I don't want to be in a war as much as the next man, but if you don't think that obituaries are getting less ... (hmm; less good is one way of putting it, but that's not quite it. It is something to do with grandeur and scope also) ... as the last generation of World War II vets die, then you have no blood, or it's an odd kind of blood you have.*

On April 27th, Vivian Cox: born Bangalore, Footlights and blues hockey at Jesus College, Cambridge, England hockey also, close aide to top brasses during the war, chatting with Churchill and Roosevelt, one of the first four into Tokyo after surrender riding shotgun with McArthur, taught for a few years then became a Producer at Pinewood Studios and of the Royal Command Performances, then made food programmes for telly, in front and behind the camera, did a bit more teaching and then a final pre-retirement period running the Mermaid Theatre and winning an Olivier for translating Henri de Montherlant's The Fire That Consumes. Apparently, he was great fun, knew everyone and name-dropped relentlessly.

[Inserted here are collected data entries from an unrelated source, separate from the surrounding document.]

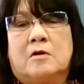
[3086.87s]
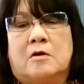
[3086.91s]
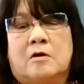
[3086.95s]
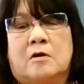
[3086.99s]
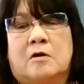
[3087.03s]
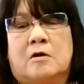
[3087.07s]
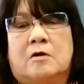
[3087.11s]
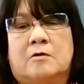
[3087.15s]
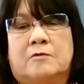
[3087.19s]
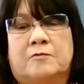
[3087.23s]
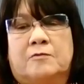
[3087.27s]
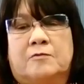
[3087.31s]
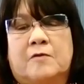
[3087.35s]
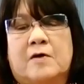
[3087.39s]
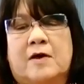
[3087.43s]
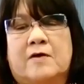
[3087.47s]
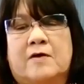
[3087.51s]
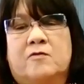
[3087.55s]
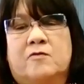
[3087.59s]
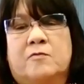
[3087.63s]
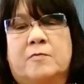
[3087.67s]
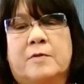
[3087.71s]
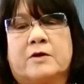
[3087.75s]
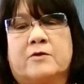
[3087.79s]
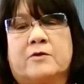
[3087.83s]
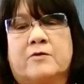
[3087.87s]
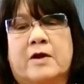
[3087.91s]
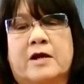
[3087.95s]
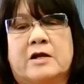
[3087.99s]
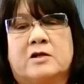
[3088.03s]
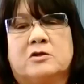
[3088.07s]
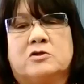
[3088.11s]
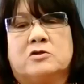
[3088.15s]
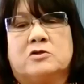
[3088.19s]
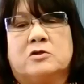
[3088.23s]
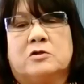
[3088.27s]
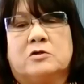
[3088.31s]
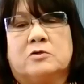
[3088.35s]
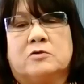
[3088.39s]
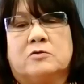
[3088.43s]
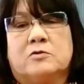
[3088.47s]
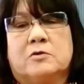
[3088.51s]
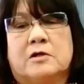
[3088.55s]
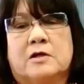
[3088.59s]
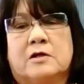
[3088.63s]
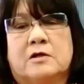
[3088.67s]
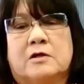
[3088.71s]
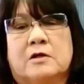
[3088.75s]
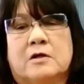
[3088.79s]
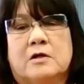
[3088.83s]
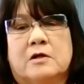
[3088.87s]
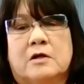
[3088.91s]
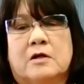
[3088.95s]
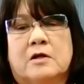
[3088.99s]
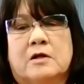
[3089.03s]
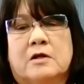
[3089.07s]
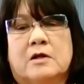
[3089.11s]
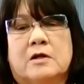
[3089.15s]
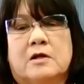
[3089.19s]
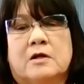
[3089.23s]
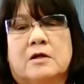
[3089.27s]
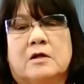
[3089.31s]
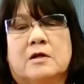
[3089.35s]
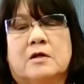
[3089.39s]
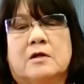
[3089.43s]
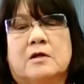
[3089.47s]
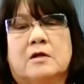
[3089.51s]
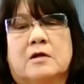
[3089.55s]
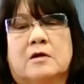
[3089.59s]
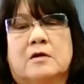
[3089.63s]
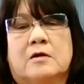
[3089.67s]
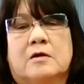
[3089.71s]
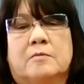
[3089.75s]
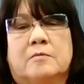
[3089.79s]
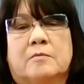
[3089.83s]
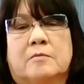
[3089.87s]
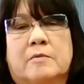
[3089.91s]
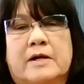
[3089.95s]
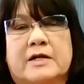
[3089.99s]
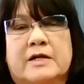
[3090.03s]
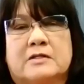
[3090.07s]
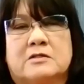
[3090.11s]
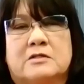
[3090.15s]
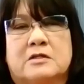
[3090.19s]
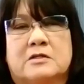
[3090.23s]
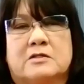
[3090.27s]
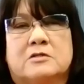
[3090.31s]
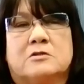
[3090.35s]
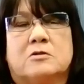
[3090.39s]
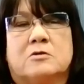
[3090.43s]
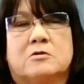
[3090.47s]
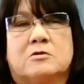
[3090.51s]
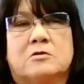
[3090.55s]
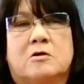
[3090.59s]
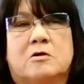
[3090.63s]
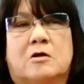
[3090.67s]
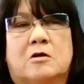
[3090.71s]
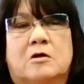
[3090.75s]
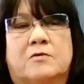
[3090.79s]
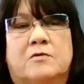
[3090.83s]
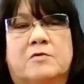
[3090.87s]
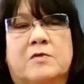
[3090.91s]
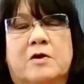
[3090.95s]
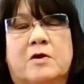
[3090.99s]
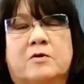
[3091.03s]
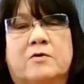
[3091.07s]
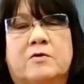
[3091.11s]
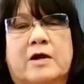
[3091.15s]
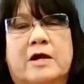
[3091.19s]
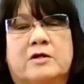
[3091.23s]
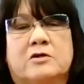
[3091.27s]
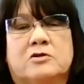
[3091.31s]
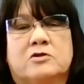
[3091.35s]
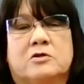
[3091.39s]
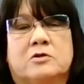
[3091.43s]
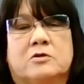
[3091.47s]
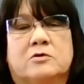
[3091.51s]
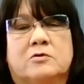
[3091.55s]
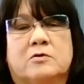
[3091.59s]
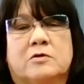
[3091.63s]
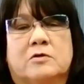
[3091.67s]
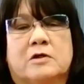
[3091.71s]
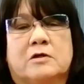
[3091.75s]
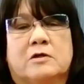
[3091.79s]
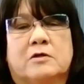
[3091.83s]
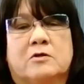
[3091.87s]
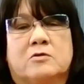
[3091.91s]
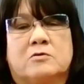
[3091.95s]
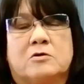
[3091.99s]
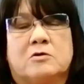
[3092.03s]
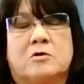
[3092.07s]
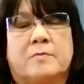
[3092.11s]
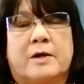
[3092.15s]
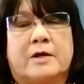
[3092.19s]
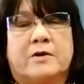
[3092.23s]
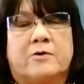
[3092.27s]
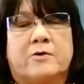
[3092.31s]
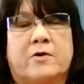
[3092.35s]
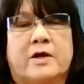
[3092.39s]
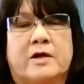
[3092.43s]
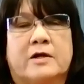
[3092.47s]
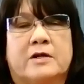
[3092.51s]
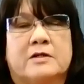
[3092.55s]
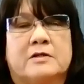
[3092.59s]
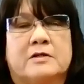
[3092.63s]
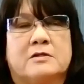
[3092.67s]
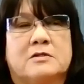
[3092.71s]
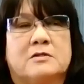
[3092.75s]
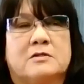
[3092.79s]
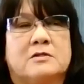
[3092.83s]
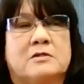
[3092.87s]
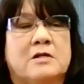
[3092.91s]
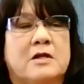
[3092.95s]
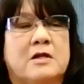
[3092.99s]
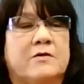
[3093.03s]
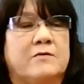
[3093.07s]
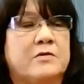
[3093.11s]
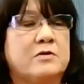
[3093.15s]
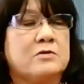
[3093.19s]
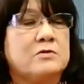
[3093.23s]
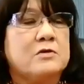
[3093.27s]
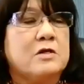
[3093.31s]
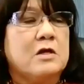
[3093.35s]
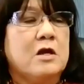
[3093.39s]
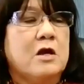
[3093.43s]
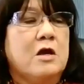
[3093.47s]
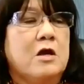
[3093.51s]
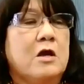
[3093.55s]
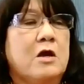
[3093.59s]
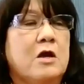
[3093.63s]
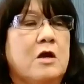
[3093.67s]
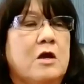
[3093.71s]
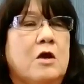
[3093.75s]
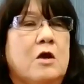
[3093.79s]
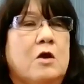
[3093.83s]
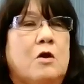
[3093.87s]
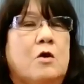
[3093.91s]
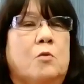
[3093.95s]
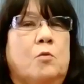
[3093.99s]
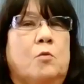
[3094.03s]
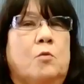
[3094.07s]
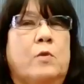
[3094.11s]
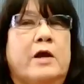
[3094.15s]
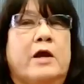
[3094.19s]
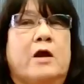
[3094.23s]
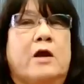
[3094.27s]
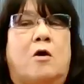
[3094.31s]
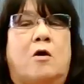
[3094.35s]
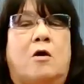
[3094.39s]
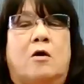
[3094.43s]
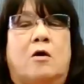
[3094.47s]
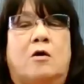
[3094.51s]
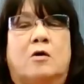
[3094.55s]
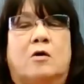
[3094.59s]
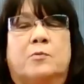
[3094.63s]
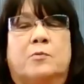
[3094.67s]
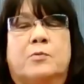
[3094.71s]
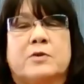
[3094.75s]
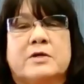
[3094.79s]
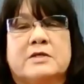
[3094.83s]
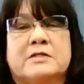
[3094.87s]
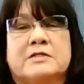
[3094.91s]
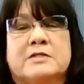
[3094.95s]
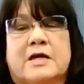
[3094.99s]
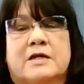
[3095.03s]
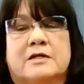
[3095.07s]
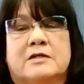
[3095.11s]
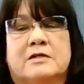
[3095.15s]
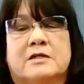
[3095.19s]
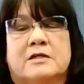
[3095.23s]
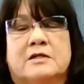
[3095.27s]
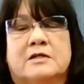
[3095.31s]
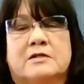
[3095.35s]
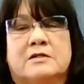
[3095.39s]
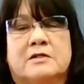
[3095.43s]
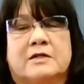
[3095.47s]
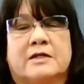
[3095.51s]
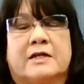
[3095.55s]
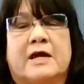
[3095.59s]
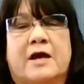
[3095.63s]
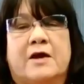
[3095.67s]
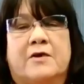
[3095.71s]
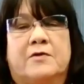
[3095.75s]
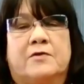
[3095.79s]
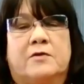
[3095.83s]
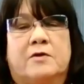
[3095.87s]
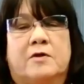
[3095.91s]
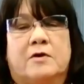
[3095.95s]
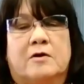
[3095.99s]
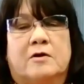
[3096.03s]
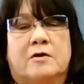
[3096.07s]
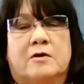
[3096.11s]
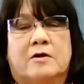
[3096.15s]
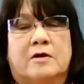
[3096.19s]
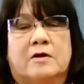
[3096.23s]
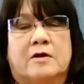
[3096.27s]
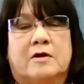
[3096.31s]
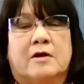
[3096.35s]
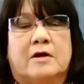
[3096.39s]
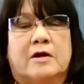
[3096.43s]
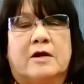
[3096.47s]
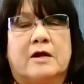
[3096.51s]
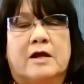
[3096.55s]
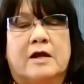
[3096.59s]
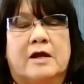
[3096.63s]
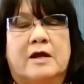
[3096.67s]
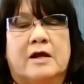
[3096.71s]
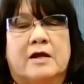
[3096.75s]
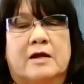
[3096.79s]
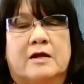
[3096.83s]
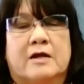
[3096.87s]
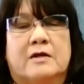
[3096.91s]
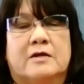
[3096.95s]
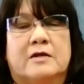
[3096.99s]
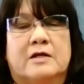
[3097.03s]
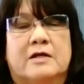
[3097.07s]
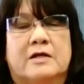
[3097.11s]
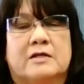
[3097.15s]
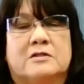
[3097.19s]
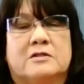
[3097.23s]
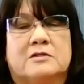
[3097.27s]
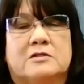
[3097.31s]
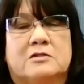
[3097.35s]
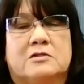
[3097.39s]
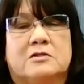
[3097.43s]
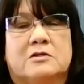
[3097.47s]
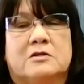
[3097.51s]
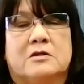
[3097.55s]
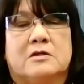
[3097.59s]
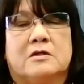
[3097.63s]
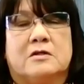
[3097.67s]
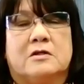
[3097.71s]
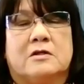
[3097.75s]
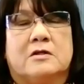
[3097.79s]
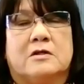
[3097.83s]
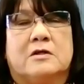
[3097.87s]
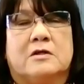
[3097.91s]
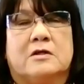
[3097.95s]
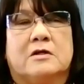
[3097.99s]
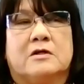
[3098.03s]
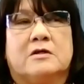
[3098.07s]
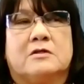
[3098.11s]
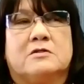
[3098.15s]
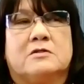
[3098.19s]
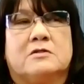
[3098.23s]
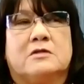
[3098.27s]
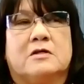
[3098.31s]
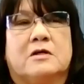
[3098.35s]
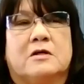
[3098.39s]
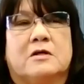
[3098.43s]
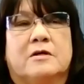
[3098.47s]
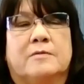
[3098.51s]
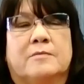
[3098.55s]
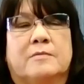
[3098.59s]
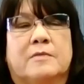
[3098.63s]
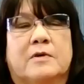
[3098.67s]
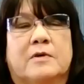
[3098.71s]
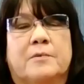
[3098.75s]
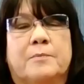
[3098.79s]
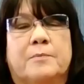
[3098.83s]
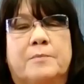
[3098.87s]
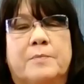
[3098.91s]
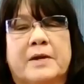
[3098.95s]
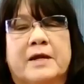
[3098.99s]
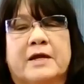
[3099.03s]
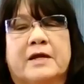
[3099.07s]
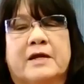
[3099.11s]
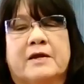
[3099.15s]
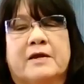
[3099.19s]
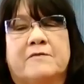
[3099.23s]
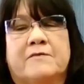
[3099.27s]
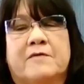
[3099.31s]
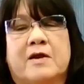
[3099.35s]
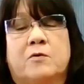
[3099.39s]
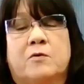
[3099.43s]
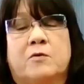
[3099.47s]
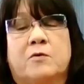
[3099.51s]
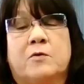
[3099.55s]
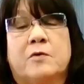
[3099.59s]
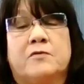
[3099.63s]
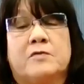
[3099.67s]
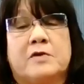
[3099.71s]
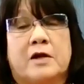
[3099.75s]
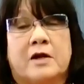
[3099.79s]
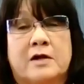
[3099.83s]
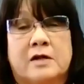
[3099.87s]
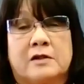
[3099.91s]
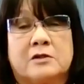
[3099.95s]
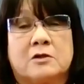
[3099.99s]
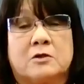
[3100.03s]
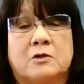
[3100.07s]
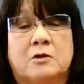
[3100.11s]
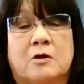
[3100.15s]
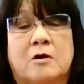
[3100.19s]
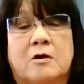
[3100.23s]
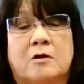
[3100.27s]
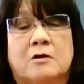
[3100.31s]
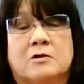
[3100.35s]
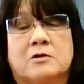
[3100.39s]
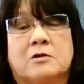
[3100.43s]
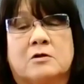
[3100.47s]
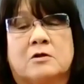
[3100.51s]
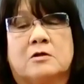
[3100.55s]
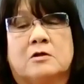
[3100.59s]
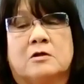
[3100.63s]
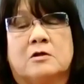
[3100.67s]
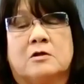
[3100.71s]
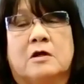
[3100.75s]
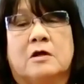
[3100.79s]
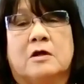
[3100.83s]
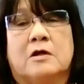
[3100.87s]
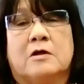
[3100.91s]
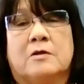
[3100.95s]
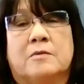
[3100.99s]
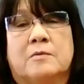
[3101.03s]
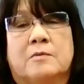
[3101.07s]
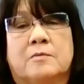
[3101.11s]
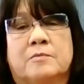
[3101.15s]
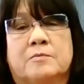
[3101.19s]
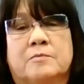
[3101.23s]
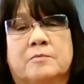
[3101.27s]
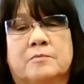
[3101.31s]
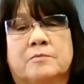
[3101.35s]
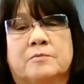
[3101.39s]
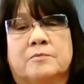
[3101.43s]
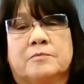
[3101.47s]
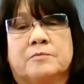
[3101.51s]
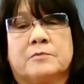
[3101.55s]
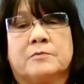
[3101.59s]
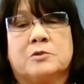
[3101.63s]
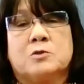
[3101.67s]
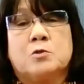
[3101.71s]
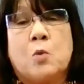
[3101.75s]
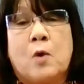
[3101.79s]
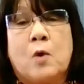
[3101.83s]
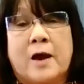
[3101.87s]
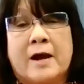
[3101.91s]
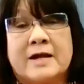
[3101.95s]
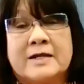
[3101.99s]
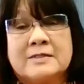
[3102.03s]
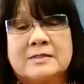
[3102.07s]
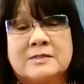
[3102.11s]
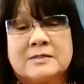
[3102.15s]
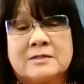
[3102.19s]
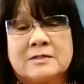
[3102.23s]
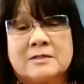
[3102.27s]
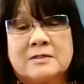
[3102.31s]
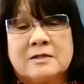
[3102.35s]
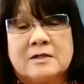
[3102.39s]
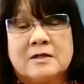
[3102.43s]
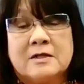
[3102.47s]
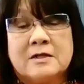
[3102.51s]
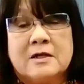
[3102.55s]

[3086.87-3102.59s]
all 5 of my grandchildren, my sisters, all of their grandchildren, those are my great nieces and nephews. We all present it together, and it's a big event. We've done it at the Clark twice.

* A thought: generations in the modern era have relentlessly complained that their are no mountains to climb. Cox would have looked at the explorer polymaths of his youth and said that the world was so small now... I will think more about this. I might favour you with these thoughts. There was certainly a good thing I read back in the heady late nineties and written in about 1906 which said that the world was now so complex that anyone had to specialise if he (it was 'he') wanted to achieve anything, which meant the end of the grand generalists.